= Beginning of Section =
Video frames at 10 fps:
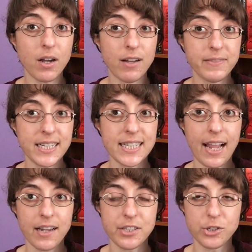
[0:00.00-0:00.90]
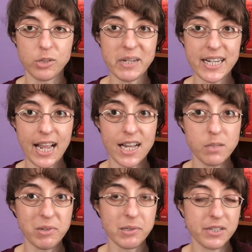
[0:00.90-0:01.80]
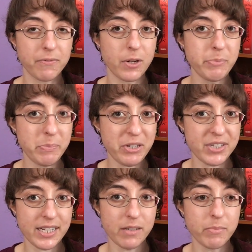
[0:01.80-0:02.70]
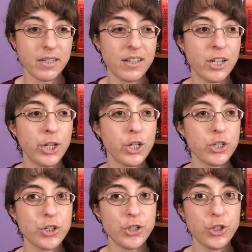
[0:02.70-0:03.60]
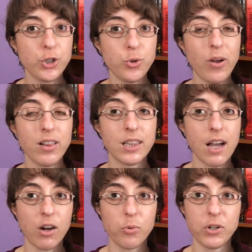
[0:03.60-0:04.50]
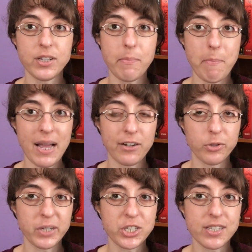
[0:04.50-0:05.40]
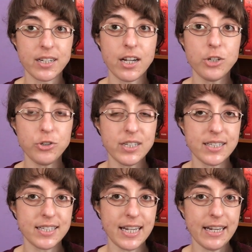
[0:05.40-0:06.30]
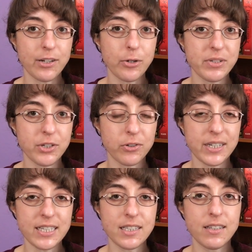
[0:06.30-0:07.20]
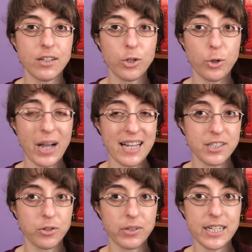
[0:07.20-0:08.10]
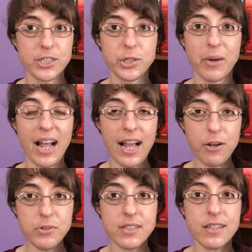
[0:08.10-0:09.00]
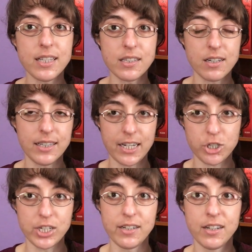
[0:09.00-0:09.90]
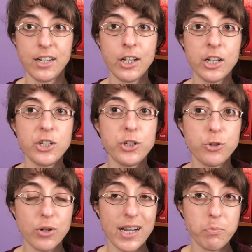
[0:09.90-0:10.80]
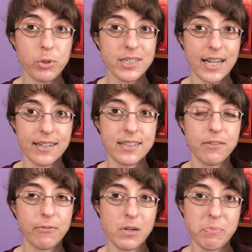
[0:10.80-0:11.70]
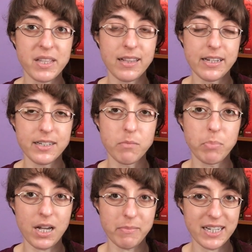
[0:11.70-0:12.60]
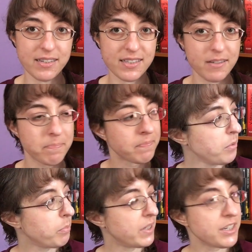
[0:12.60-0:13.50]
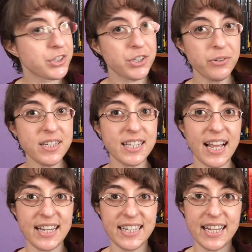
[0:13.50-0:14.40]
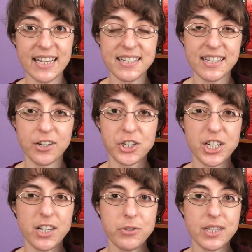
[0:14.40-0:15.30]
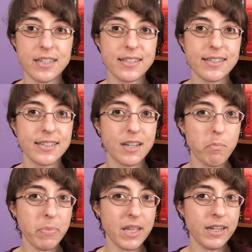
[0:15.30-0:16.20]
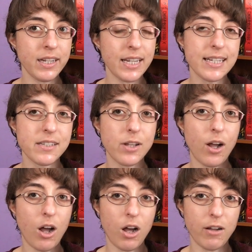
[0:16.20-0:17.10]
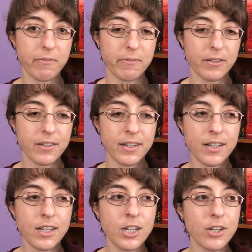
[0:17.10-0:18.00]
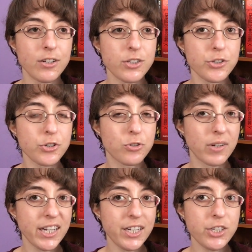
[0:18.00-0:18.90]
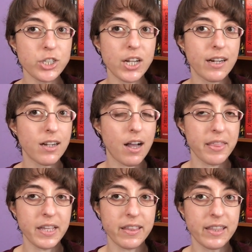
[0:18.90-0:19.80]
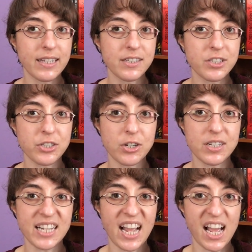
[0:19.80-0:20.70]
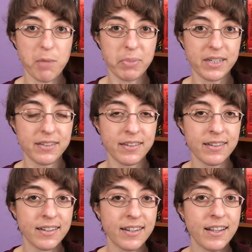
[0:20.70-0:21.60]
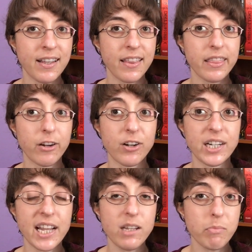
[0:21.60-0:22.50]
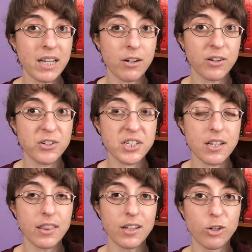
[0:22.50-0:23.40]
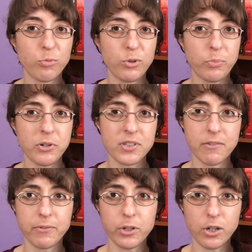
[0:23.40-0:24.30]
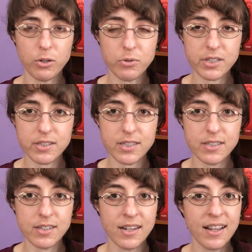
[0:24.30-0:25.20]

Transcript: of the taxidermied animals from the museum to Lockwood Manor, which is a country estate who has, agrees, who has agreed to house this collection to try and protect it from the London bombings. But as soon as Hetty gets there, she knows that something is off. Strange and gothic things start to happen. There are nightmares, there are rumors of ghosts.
= End of Section =
PROBLEM STATEMENT:
Take the line with "[0:17.10-0:18.00]" and each line after it through the end of the material above, and reproduce them exactly, both ends included, without pictures.

YOUR SOLUTION:
[0:17.10-0:18.00]
[0:18.00-0:18.90]
[0:18.90-0:19.80]
[0:19.80-0:20.70]
[0:20.70-0:21.60]
[0:21.60-0:22.50]
[0:22.50-0:23.40]
[0:23.40-0:24.30]
[0:24.30-0:25.20]

Transcript: of the taxidermied animals from the museum to Lockwood Manor, which is a country estate who has, agrees, who has agreed to house this collection to try and protect it from the London bombings. But as soon as Hetty gets there, she knows that something is off. Strange and gothic things start to happen. There are nightmares, there are rumors of ghosts.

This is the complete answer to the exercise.